[Problem statement] The records that follow are to be repeated exactly, without any pictures.

<<<<

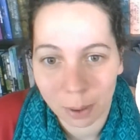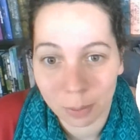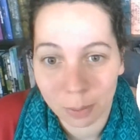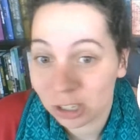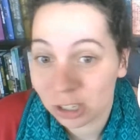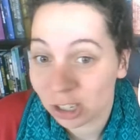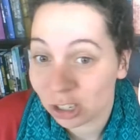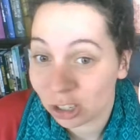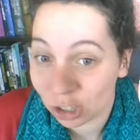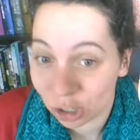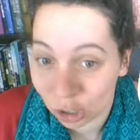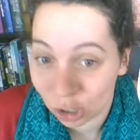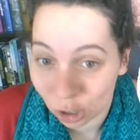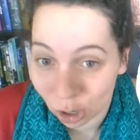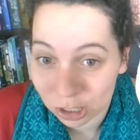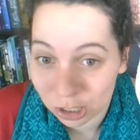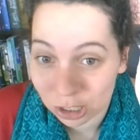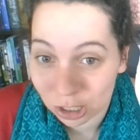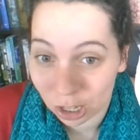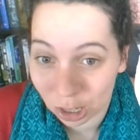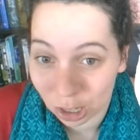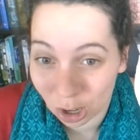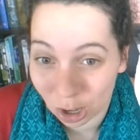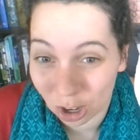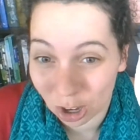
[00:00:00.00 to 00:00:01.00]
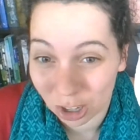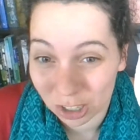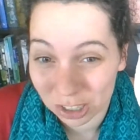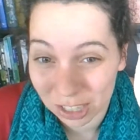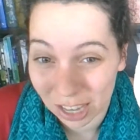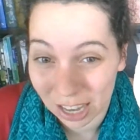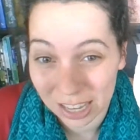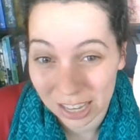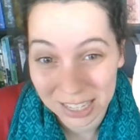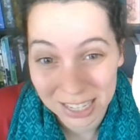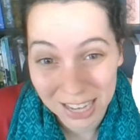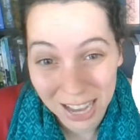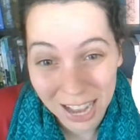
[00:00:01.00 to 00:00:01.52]
which is not a lot,
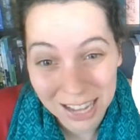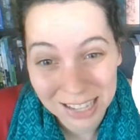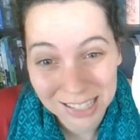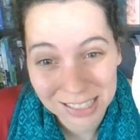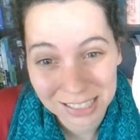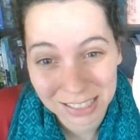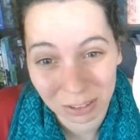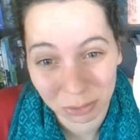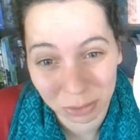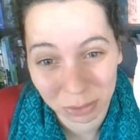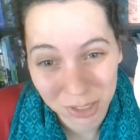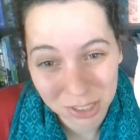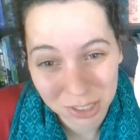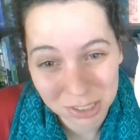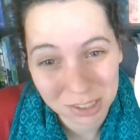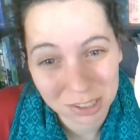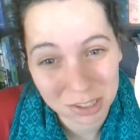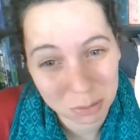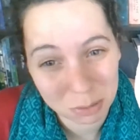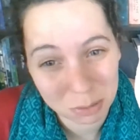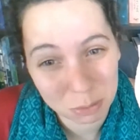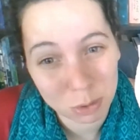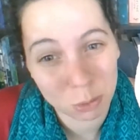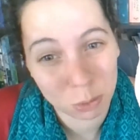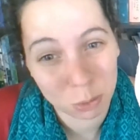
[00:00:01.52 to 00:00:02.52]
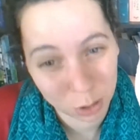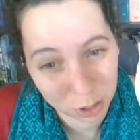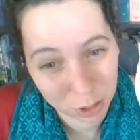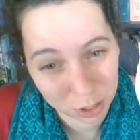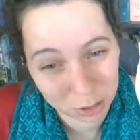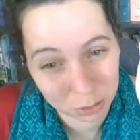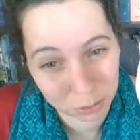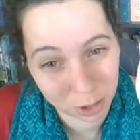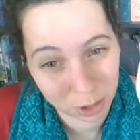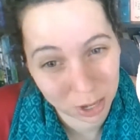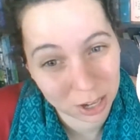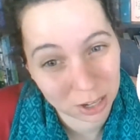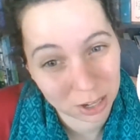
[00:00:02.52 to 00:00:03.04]
and that's reason number
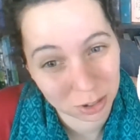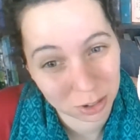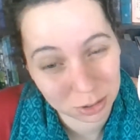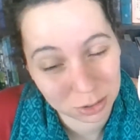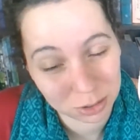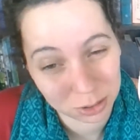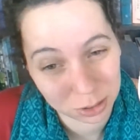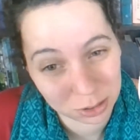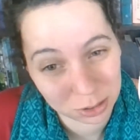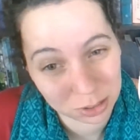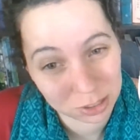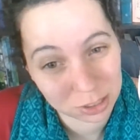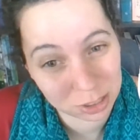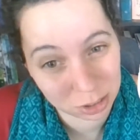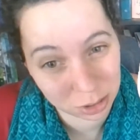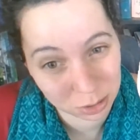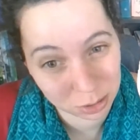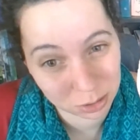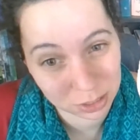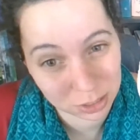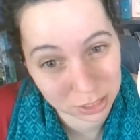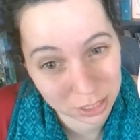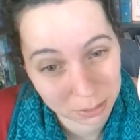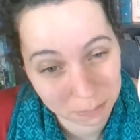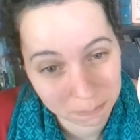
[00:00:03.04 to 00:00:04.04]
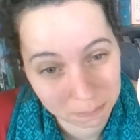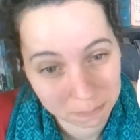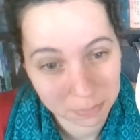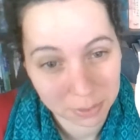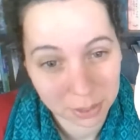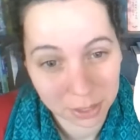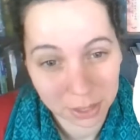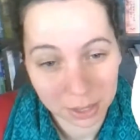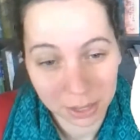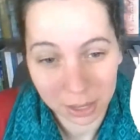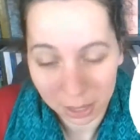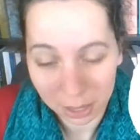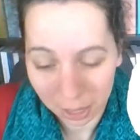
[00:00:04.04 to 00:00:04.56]
one why a lot of students choose it.
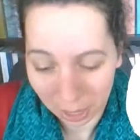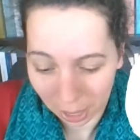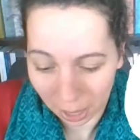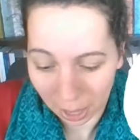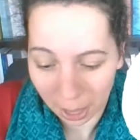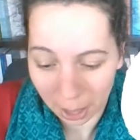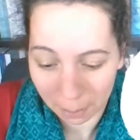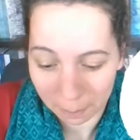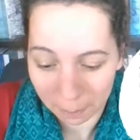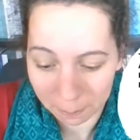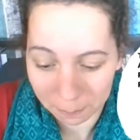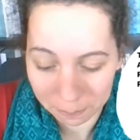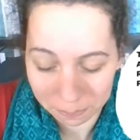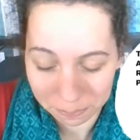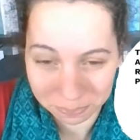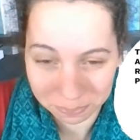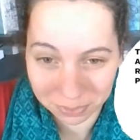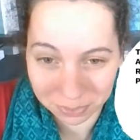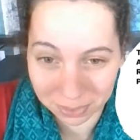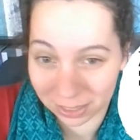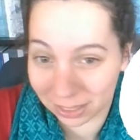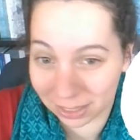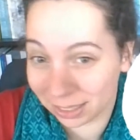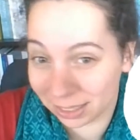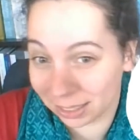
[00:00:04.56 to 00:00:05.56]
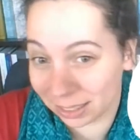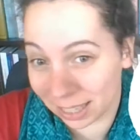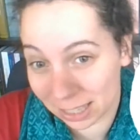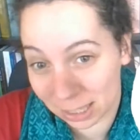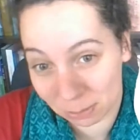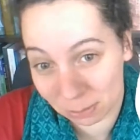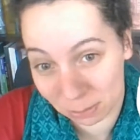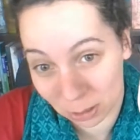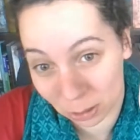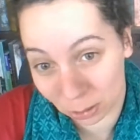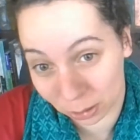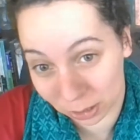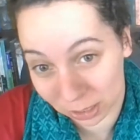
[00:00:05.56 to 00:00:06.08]
Um,
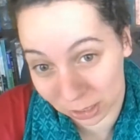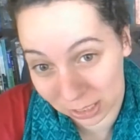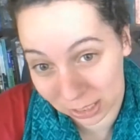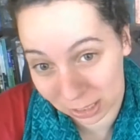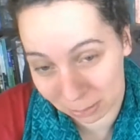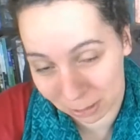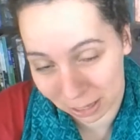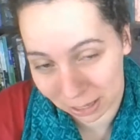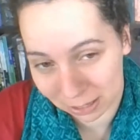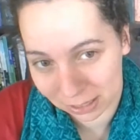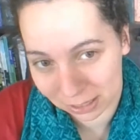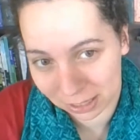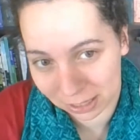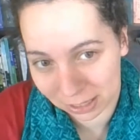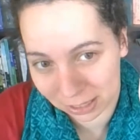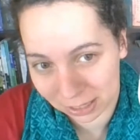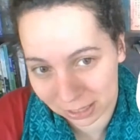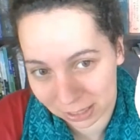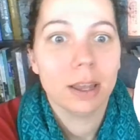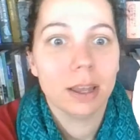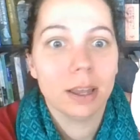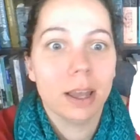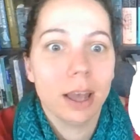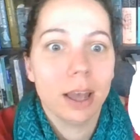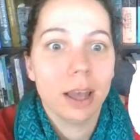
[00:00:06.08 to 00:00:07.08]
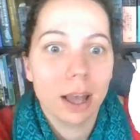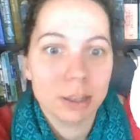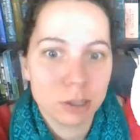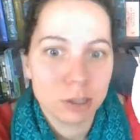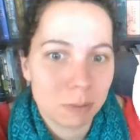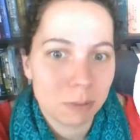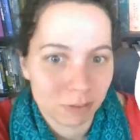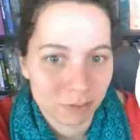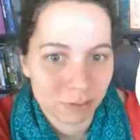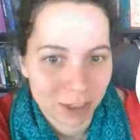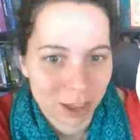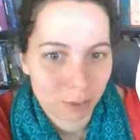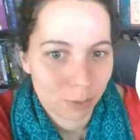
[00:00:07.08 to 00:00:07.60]
let's be honest about it. To
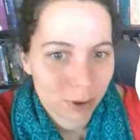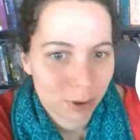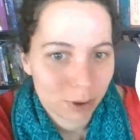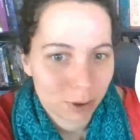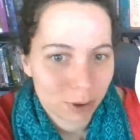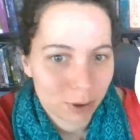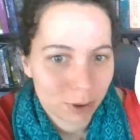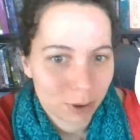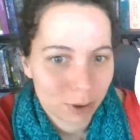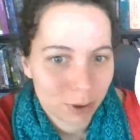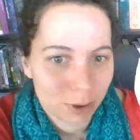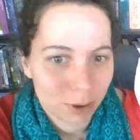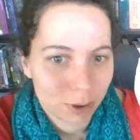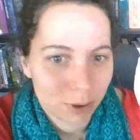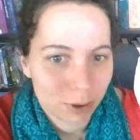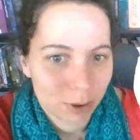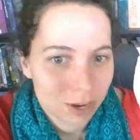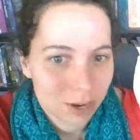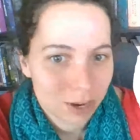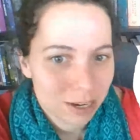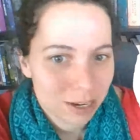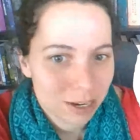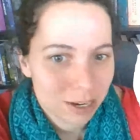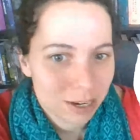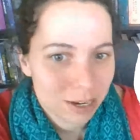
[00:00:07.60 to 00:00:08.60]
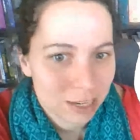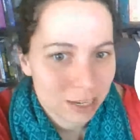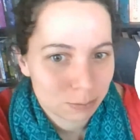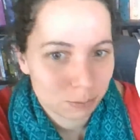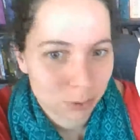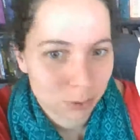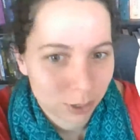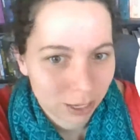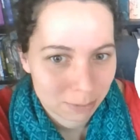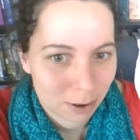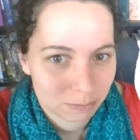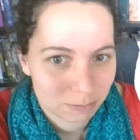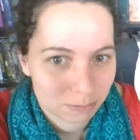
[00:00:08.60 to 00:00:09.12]
be fair, when this book came out,
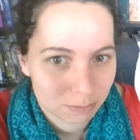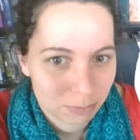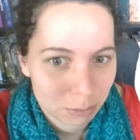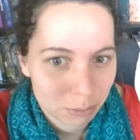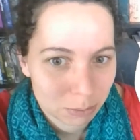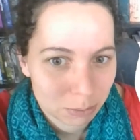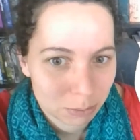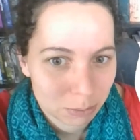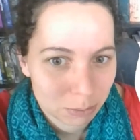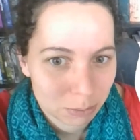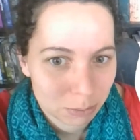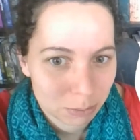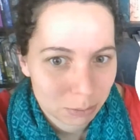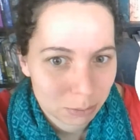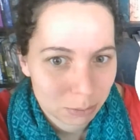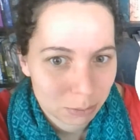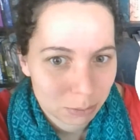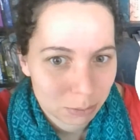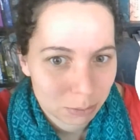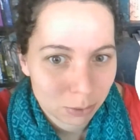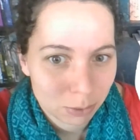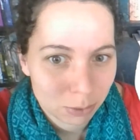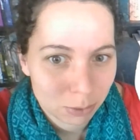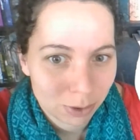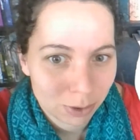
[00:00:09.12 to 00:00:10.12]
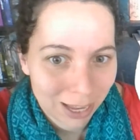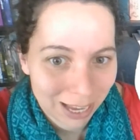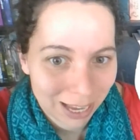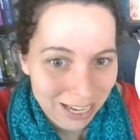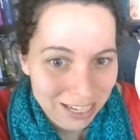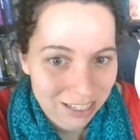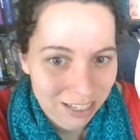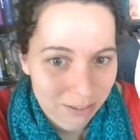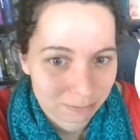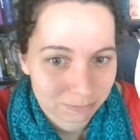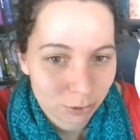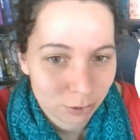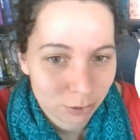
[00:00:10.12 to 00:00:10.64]
people hated it. They
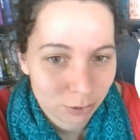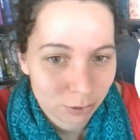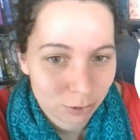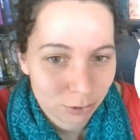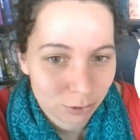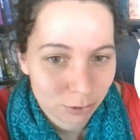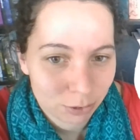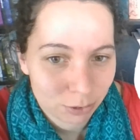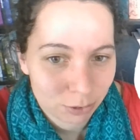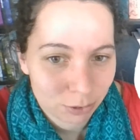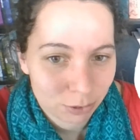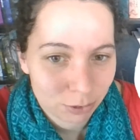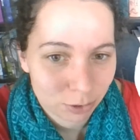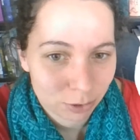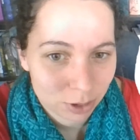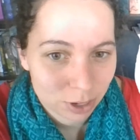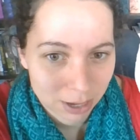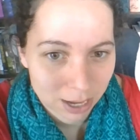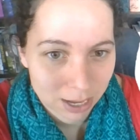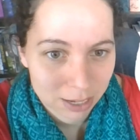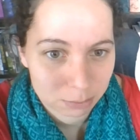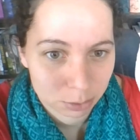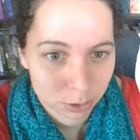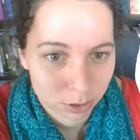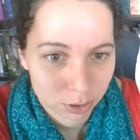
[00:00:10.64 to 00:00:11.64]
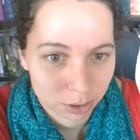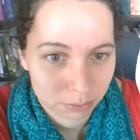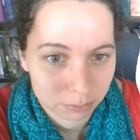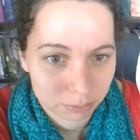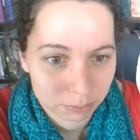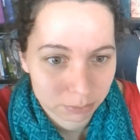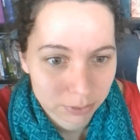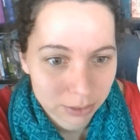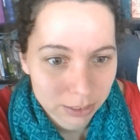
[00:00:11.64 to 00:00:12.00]
thought it was a really bad book.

>>>>

[Result of the exercise]
[00:00:00.00 to 00:00:01.00]
[00:00:01.00 to 00:00:01.52]
which is not a lot,
[00:00:01.52 to 00:00:02.52]
[00:00:02.52 to 00:00:03.04]
and that's reason number
[00:00:03.04 to 00:00:04.04]
[00:00:04.04 to 00:00:04.56]
one why a lot of students choose it.
[00:00:04.56 to 00:00:05.56]
[00:00:05.56 to 00:00:06.08]
Um,
[00:00:06.08 to 00:00:07.08]
[00:00:07.08 to 00:00:07.60]
let's be honest about it. To
[00:00:07.60 to 00:00:08.60]
[00:00:08.60 to 00:00:09.12]
be fair, when this book came out,
[00:00:09.12 to 00:00:10.12]
[00:00:10.12 to 00:00:10.64]
people hated it. They
[00:00:10.64 to 00:00:11.64]
[00:00:11.64 to 00:00:12.00]
thought it was a really bad book.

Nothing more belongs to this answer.